To run the demo end-to-end:

  • Run setup.sh to create the directory structure needed for the tutorial (If you ran this tutorial before, you'll want to run cleanup.sh first)
  • Run 01_loggen/generate_apache_logs.sh - This will create an example clickstream log in /opt/weblogs
  • Follow the instructions in 02_ingestion/Flume/README.md - This will show you how to use Flume to ingest the logs we generated into Hadoop
  • Run 03_processing/01_dedup/pig/dedup.sh to remove duplicate events from the clickstream log
  • Follow the instructions in 03_processing/02_sessionization/mr/ to enrich the data with information about user sessions using MapReduce
  • Run 03_processing/03_paquetize/hive/run_all.sh to convert the sessionized data to Parquet format and to create the tables we'll later use for querying
  • Now you can run the query in 03_processing/04_query/query-parquet-log-table.hql using either Hive or Impala - this will give you the bounce-rate of your website for this day.

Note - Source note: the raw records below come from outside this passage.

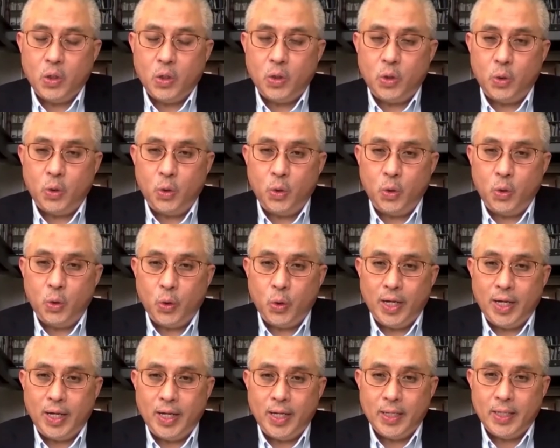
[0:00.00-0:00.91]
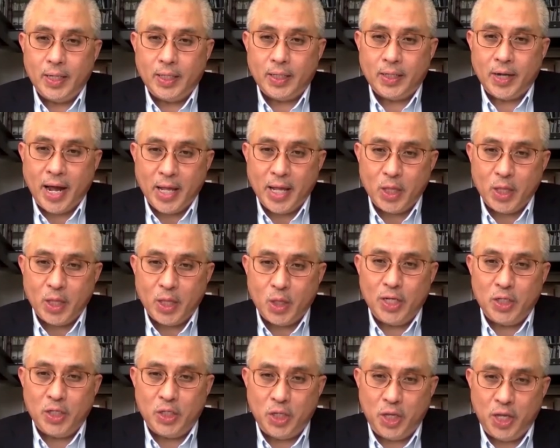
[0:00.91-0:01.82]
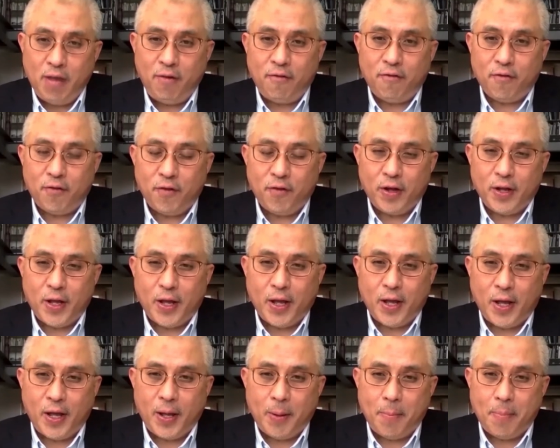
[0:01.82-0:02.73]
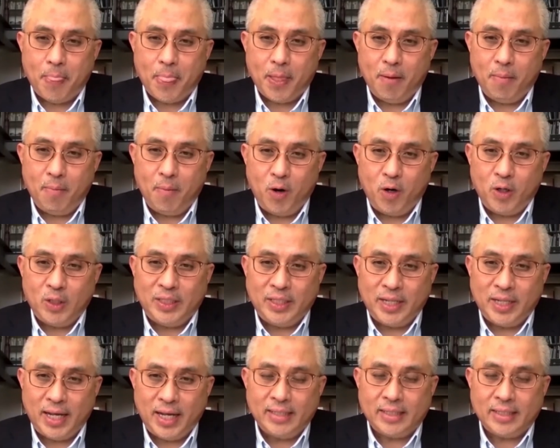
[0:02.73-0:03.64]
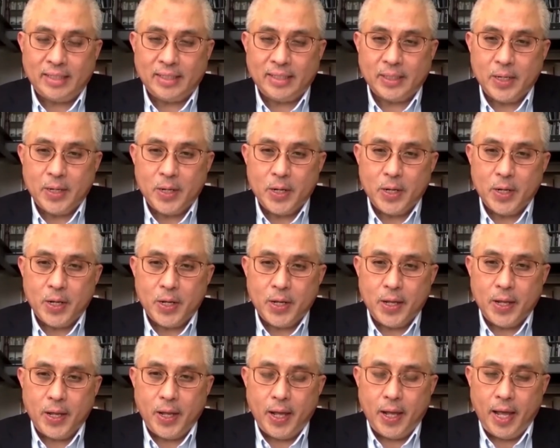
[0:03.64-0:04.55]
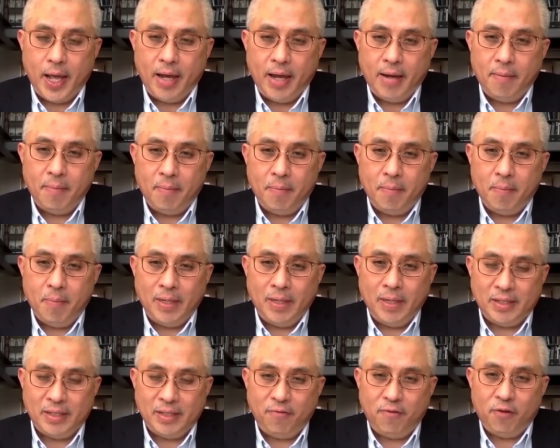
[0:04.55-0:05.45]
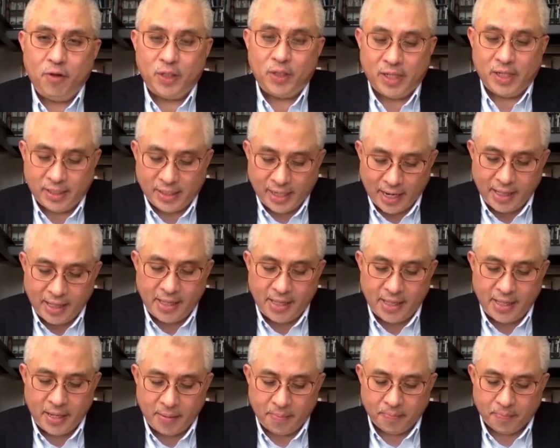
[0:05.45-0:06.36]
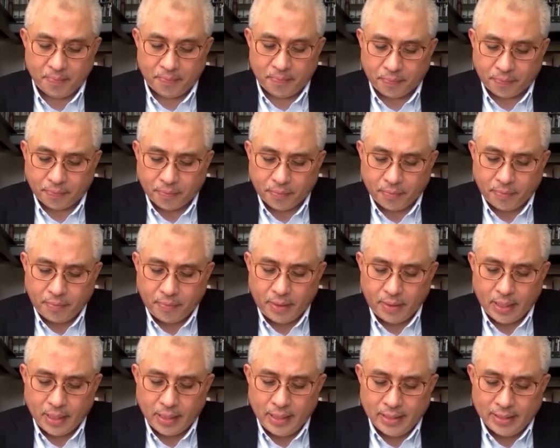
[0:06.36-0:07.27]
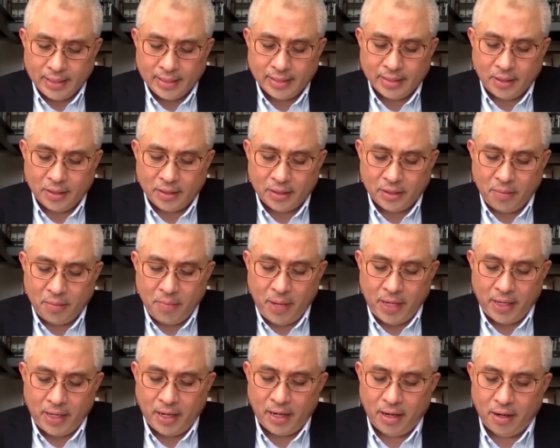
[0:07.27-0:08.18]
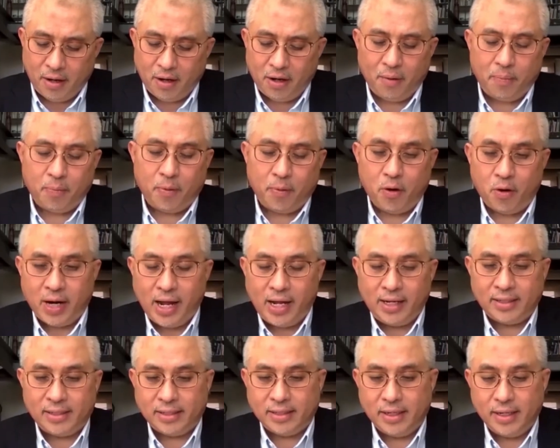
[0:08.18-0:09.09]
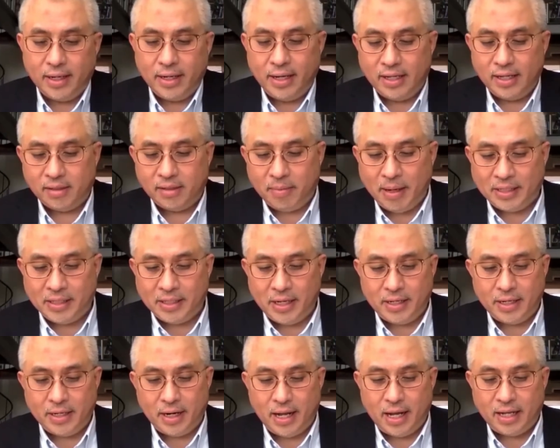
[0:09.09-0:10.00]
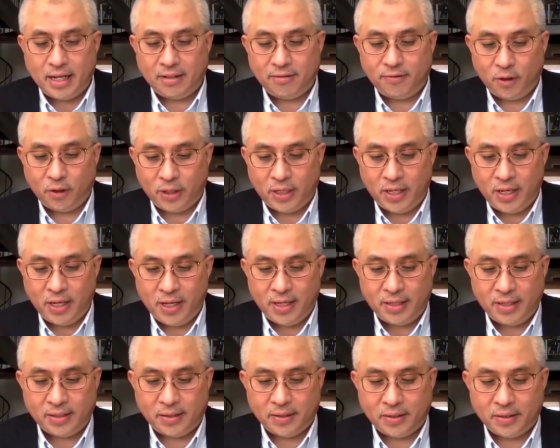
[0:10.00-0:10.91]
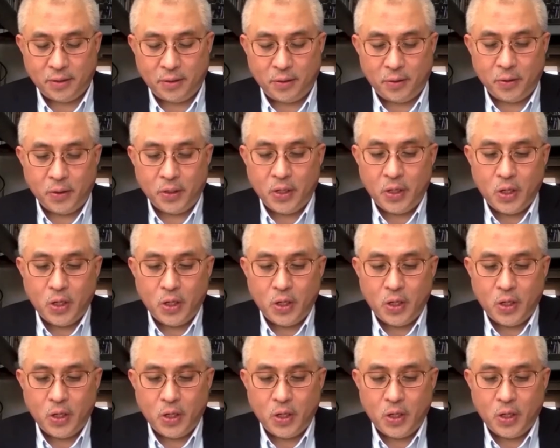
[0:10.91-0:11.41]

to trying to achieve a more just and merciful society. This has also made a lot of progress, especially in the last 40 years or so.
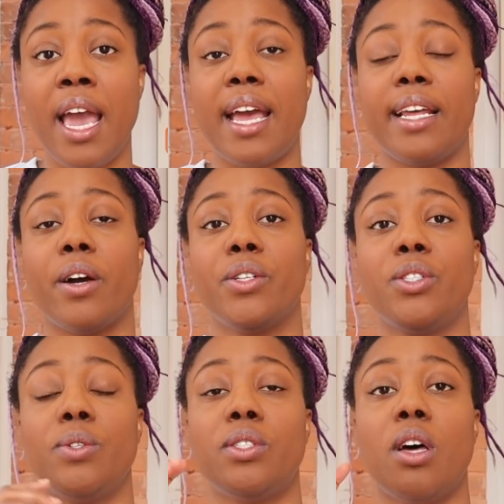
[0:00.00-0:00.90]
and I
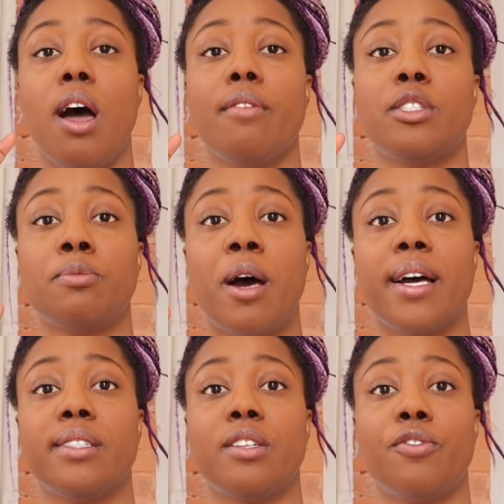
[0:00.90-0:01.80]
also still have
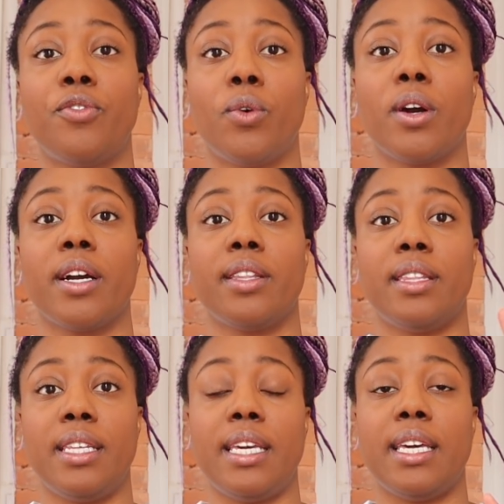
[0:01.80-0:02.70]
spots for
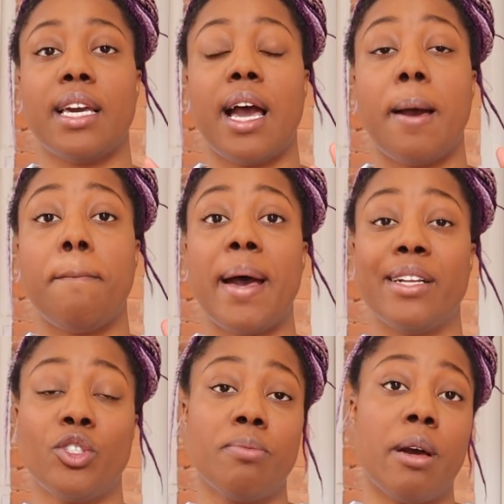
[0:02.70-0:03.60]
the
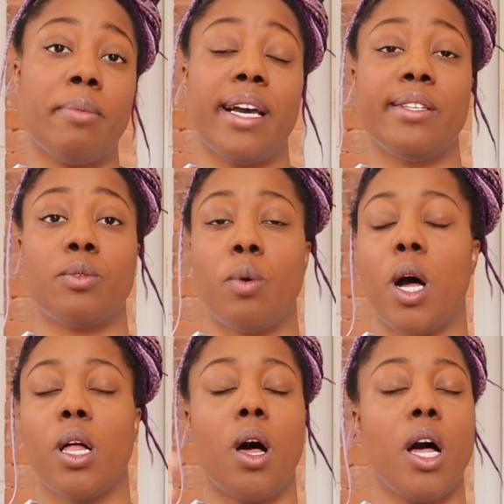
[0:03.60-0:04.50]
Patch and Mama as well.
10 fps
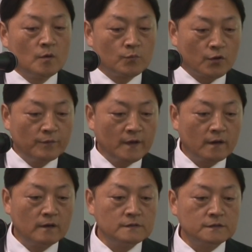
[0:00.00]
from the
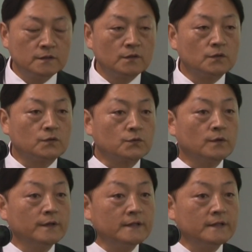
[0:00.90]
earth through a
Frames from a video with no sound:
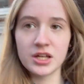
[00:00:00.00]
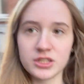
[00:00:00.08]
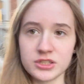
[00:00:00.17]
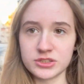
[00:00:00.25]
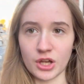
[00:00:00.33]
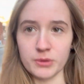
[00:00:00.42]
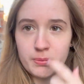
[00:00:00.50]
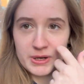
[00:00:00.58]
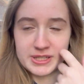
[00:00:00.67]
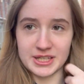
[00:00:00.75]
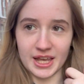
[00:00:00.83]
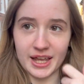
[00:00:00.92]
so
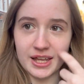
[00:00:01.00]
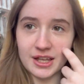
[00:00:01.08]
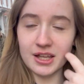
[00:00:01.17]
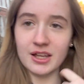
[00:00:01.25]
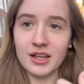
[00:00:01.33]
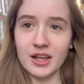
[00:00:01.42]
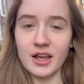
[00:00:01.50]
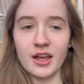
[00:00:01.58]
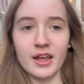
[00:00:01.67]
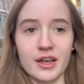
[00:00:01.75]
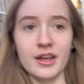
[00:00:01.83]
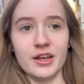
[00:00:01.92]
pretty.
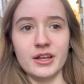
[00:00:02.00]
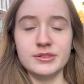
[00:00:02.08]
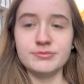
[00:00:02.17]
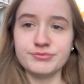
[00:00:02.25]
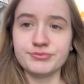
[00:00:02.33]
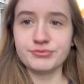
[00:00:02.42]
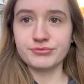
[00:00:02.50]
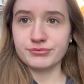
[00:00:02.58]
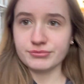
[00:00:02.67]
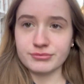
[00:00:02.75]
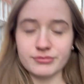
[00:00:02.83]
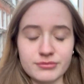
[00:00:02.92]

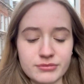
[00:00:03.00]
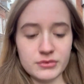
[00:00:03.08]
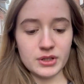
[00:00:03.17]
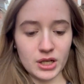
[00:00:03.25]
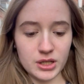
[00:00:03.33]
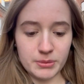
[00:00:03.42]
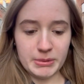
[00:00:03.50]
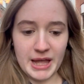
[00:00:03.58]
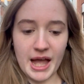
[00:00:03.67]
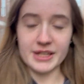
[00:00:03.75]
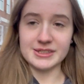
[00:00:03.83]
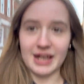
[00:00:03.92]
But yeah,
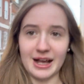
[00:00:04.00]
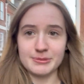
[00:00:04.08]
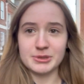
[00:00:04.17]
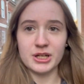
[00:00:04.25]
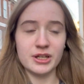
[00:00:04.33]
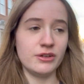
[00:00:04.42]
it's absolutely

  • You can also run all the processing steps (dedup, sessionize and parquetize) automatically using an Oozie workflow. For that:
    • Run 04_orchestration/setup.sh to setup the Oozie library directory, and then upload the Hive and Pig scripts, the MapReduce jar and the Oozie workflow to HDFS. This is a requirement for running Oozie workflows.
    • Then run 04_orchestration/run.sh to trigger the workflow. Once the workflow is triggered, you can use Hue on the VM to watch the workflow dashboard and see its progress. When it finishes, you can query the data using Hive or Impala as mentioned above.